Liza menyarankan agar investor mempertimbangkan untuk overweight pada emiten defensif yang memiliki arus kas stabil. Di sisi lain, masuk ke saham siklikal sebaiknya dilakukan secara selektif, menunggu tanda-tanda perbaikan permintaan yang lebih jelas. Dengan demikian, tidak semua saham manufaktur otomatis berisiko melemah; fokus harus tertuju pada emiten yang terbukti mampu menjaga profitabilitasnya di tengah ekspansi PMI manufaktur yang terbatas.

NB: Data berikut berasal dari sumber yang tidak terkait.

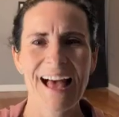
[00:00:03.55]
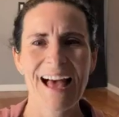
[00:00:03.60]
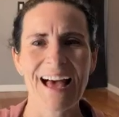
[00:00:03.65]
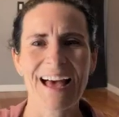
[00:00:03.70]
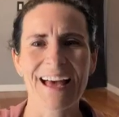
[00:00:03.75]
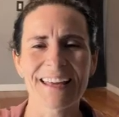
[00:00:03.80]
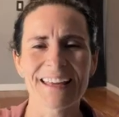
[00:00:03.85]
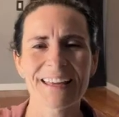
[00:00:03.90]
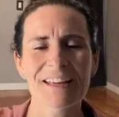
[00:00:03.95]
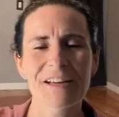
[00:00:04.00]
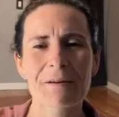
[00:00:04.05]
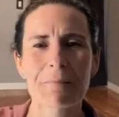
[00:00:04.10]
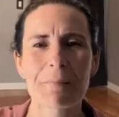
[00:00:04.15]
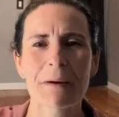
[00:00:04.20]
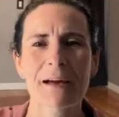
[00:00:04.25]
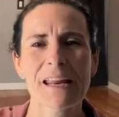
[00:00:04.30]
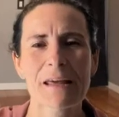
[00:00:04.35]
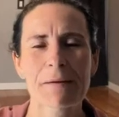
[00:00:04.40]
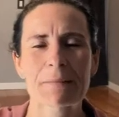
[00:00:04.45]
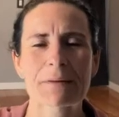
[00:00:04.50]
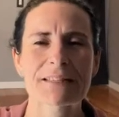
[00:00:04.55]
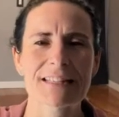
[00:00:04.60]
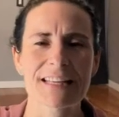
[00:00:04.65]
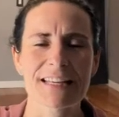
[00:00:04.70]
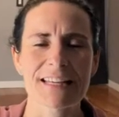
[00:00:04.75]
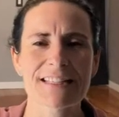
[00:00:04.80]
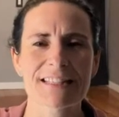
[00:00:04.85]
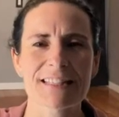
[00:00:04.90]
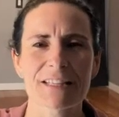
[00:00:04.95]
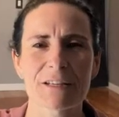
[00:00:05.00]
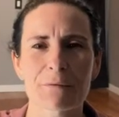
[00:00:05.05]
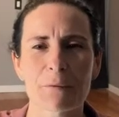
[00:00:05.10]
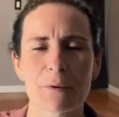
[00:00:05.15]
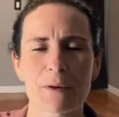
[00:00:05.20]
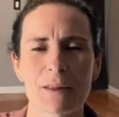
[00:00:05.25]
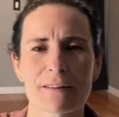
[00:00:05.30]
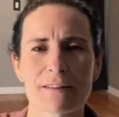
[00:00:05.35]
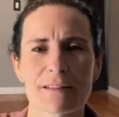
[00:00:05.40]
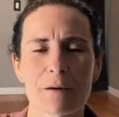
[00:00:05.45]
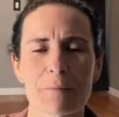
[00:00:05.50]
Hi, my name is Stacy
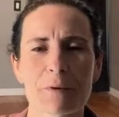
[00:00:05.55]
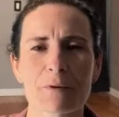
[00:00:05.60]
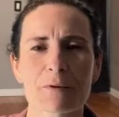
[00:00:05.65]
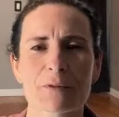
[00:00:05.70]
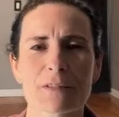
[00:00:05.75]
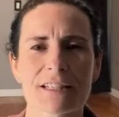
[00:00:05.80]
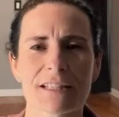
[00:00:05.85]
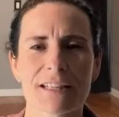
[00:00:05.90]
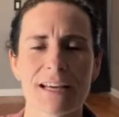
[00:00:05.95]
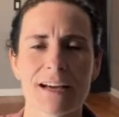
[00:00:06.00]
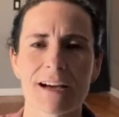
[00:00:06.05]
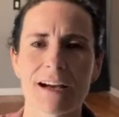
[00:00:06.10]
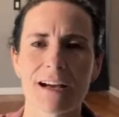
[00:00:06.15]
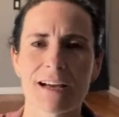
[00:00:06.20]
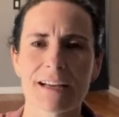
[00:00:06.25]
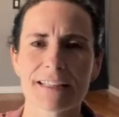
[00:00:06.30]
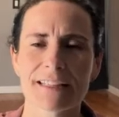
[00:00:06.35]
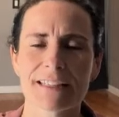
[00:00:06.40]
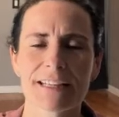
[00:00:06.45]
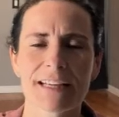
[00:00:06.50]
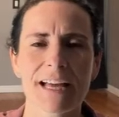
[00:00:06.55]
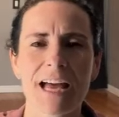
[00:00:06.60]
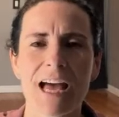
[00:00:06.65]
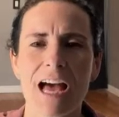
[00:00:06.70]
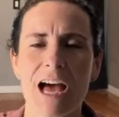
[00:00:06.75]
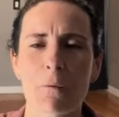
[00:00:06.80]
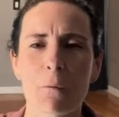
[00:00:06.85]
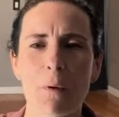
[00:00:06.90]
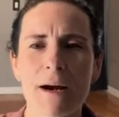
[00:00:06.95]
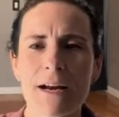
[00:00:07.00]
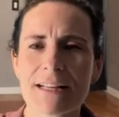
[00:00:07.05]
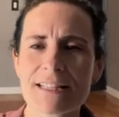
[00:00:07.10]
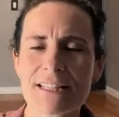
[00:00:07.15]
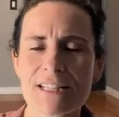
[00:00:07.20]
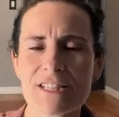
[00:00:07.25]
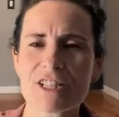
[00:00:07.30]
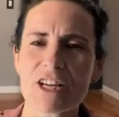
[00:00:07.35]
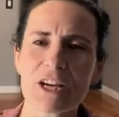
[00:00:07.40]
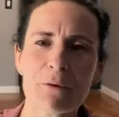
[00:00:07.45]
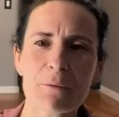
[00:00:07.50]
with W T I. I wanted to
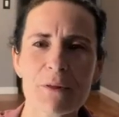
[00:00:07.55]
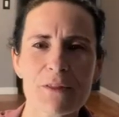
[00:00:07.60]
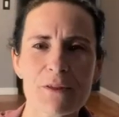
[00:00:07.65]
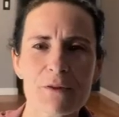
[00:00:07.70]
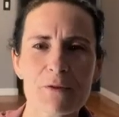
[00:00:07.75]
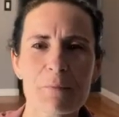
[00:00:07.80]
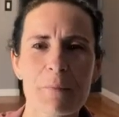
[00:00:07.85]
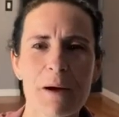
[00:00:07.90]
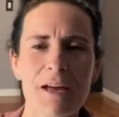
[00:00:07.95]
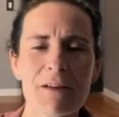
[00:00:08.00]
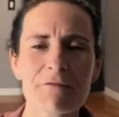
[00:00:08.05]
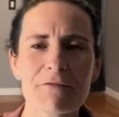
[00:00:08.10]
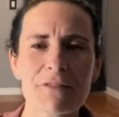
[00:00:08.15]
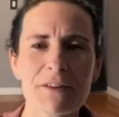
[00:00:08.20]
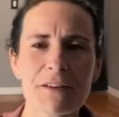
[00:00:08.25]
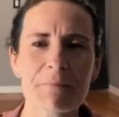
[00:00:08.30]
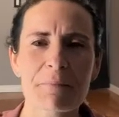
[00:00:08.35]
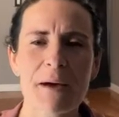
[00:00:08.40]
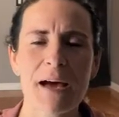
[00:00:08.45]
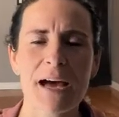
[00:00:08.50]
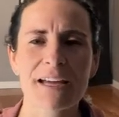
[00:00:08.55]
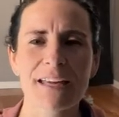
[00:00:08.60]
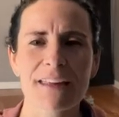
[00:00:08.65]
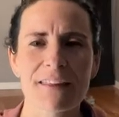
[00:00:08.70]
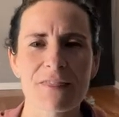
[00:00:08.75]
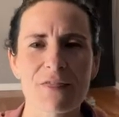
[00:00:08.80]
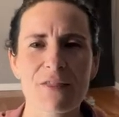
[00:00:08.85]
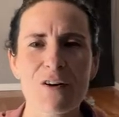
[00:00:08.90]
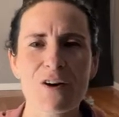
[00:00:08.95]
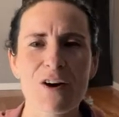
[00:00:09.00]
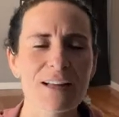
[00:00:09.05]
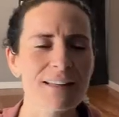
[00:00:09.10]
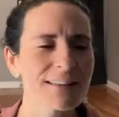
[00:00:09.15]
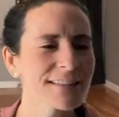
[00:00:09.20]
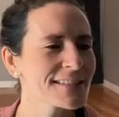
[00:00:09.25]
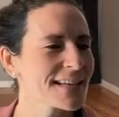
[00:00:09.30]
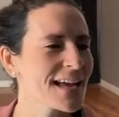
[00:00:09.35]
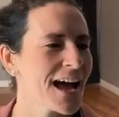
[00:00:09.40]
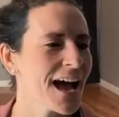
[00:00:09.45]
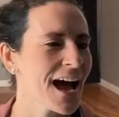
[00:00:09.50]
share with you my feedback and
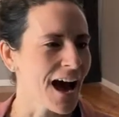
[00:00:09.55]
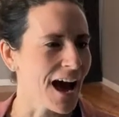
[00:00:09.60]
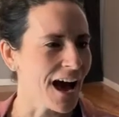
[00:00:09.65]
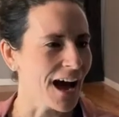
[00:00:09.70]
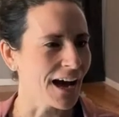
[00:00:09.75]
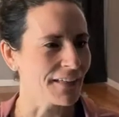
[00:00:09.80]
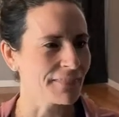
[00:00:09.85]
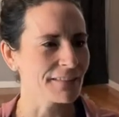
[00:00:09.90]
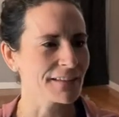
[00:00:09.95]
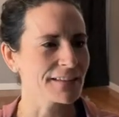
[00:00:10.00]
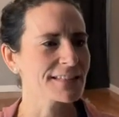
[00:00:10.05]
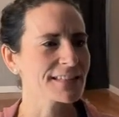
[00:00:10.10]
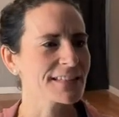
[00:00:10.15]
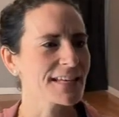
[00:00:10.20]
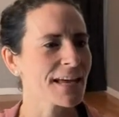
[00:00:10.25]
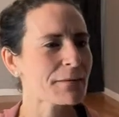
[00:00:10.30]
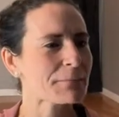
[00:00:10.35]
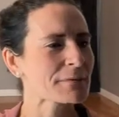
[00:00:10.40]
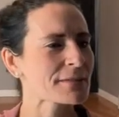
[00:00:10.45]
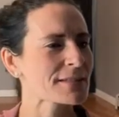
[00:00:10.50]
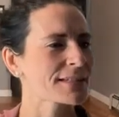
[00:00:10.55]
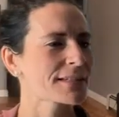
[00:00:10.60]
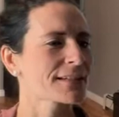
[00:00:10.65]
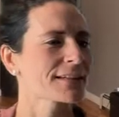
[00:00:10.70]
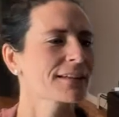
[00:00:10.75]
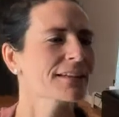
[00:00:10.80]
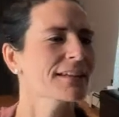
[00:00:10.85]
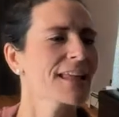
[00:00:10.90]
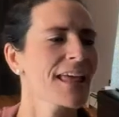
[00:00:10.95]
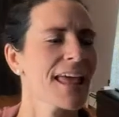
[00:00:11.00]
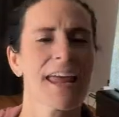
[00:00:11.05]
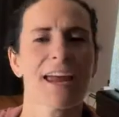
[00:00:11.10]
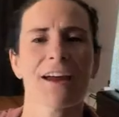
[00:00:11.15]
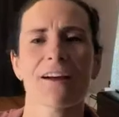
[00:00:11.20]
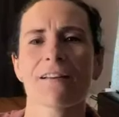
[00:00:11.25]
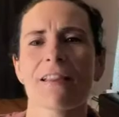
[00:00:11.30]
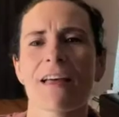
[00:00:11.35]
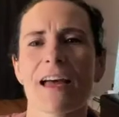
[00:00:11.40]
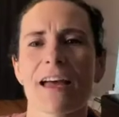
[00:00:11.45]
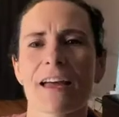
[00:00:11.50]
thoughts on the Samson
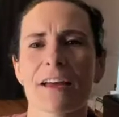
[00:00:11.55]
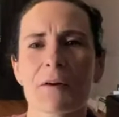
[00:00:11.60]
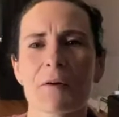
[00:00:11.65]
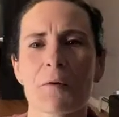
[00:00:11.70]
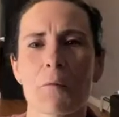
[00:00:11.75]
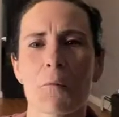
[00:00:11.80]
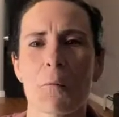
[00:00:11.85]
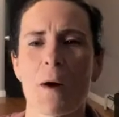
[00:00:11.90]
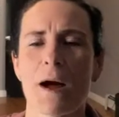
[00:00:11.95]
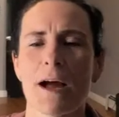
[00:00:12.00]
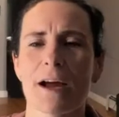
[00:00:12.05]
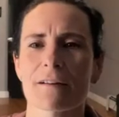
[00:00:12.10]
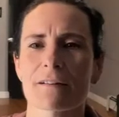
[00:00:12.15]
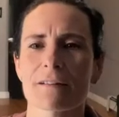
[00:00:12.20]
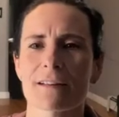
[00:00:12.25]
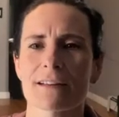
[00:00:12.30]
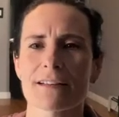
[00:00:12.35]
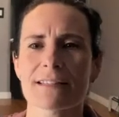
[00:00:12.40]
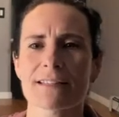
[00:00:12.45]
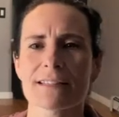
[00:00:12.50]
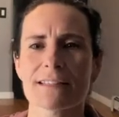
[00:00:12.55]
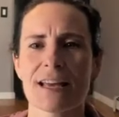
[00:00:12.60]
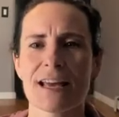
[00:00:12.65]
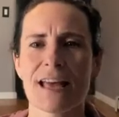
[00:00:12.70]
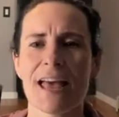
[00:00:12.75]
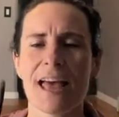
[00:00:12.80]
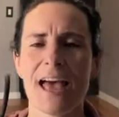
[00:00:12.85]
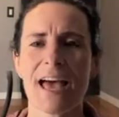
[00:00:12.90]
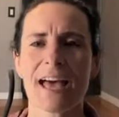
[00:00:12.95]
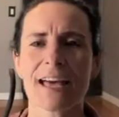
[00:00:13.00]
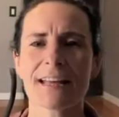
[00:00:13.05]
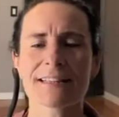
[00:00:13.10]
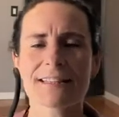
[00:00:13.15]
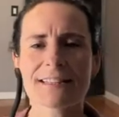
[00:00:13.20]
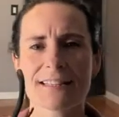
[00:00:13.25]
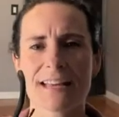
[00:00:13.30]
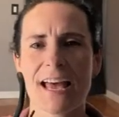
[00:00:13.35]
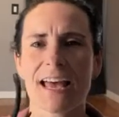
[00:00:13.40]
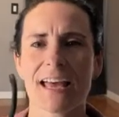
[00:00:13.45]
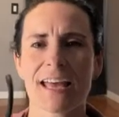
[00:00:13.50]
Airline Wireless
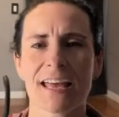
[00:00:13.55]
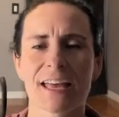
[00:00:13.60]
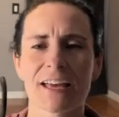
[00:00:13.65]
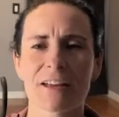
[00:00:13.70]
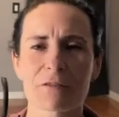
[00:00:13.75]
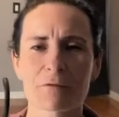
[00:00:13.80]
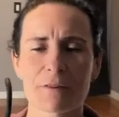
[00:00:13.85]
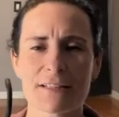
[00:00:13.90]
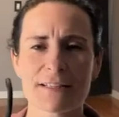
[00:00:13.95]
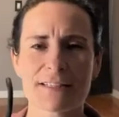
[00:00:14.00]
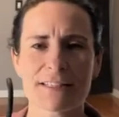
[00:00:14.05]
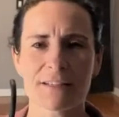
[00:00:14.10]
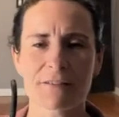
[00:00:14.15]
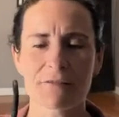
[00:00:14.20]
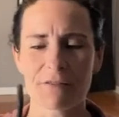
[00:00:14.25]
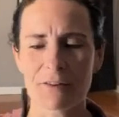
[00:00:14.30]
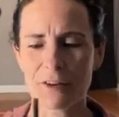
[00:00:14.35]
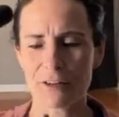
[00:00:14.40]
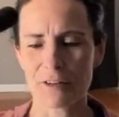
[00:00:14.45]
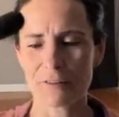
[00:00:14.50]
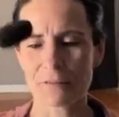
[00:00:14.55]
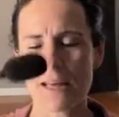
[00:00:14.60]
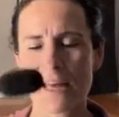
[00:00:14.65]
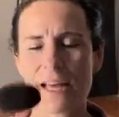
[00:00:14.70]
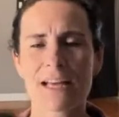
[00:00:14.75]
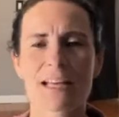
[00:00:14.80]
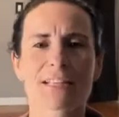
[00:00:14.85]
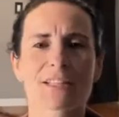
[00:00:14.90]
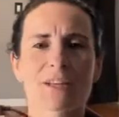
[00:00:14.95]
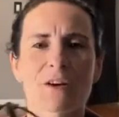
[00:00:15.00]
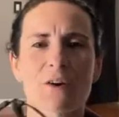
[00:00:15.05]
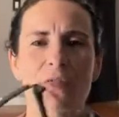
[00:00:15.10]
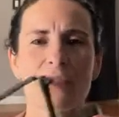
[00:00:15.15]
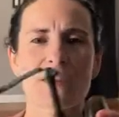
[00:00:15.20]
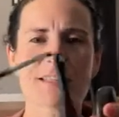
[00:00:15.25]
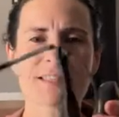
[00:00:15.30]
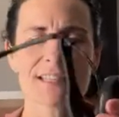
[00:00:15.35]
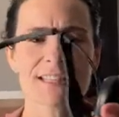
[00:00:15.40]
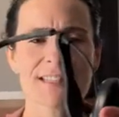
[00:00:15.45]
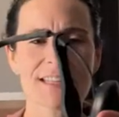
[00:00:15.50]
Headset and Receiver. So
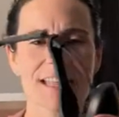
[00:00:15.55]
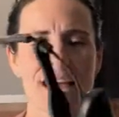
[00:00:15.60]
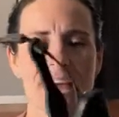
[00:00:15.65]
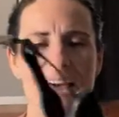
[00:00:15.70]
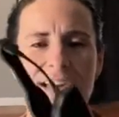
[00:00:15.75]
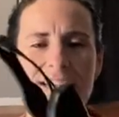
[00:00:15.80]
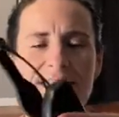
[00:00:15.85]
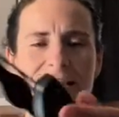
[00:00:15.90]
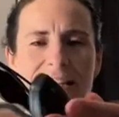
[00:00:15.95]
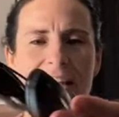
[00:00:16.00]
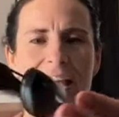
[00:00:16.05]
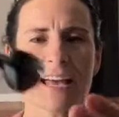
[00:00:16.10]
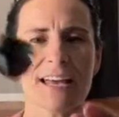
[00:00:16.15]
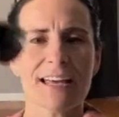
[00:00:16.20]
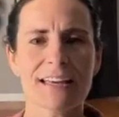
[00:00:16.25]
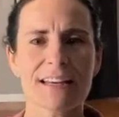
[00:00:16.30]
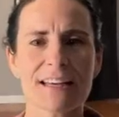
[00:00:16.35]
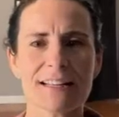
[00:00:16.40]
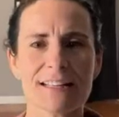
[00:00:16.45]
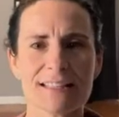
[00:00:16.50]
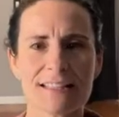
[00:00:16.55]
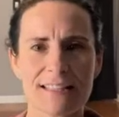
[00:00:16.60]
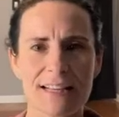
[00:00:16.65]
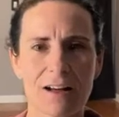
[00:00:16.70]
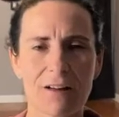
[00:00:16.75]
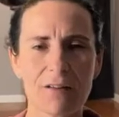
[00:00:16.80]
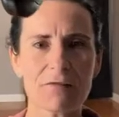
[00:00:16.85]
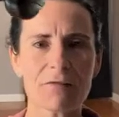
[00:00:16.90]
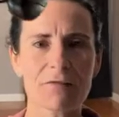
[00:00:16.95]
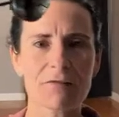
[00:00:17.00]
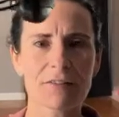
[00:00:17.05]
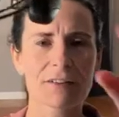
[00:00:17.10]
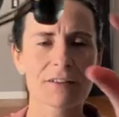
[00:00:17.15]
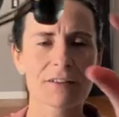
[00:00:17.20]
this is the headset in itself.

Menyikapi data PMI manufaktur, Retail Equity Analyst PT Indo Premier Sekuritas (IPOT), Indri Liftiany Travelin Yunus, menilai kondisi yang lesu ini memang menunjukkan adanya tekanan signifikan pada emiten sektor tersebut. Terjadinya ketidakseimbangan antara penawaran (supply) dan permintaan (demand) jelas akan membebani operasional perusahaan manufaktur.
Indri menjelaskan, lemahnya permintaan pasar terhadap barang setengah jadi berpotensi mengakibatkan peningkatan biaya operasional dan pada akhirnya menekan margin profit perusahaan. Ini adalah dampak langsung dari dinamika pasar yang kurang mendukung, seperti yang diungkapkannya kepada Kontan, Rabu (1/10).
Namun, Indri juga menegaskan bahwa data manufaktur dipengaruhi oleh beragam faktor dan memiliki dampak yang luas, meski seringkali tidak begitu signifikan secara tunggal terhadap semua emiten. Artinya, tidak semua emiten manufaktur secara langsung sensitif hanya karena angka PMI; pengaruhnya juga sangat bergantung pada permintaan spesifik dari masing-masing segmen output yang mereka hasilkan.
Pada saat ini, para pelaku pasar cenderung memanfaatkan momentum berdasarkan sentimen spesifik dari masing-masing emiten, seperti aksi korporasi perusahaan, maupun dari sisi momentum pasar yang didasari pergerakan harga secara teknikal. Hal ini menunjukkan bahwa keputusan investasi kini lebih didorong oleh faktor mikro dan teknis daripada data makro ekonomi saja.
Ringkasan
Indeks PMI Manufaktur Indonesia menunjukkan ekspansi tipis pada September 2025, menandakan pertumbuhan yang melambat. Perlambatan ini mencerminkan kehati-hatian perusahaan dalam menambah kapasitas produksi akibat tekanan nilai tukar rupiah dan permintaan pasar yang belum kuat. Di tengah kondisi ini, emiten dengan pricing power kuat dan basis permintaan domestik yang kokoh dianggap lebih tangguh.
Untuk jangka pendek, saham-saham defensif seperti ICBP, INDF, MYOR, UNVR, dan KLBF dipandang lebih menarik karena konsistensi permintaan konsumen. Investor disarankan untuk mempertimbangkan overweight pada emiten defensif dengan arus kas stabil. Sementara itu, saham siklikal seperti SMGR, INTP, dan TPIA masih menyimpan peluang, namun memerlukan katalisator tambahan berupa proyek infrastruktur atau dorongan ekspor.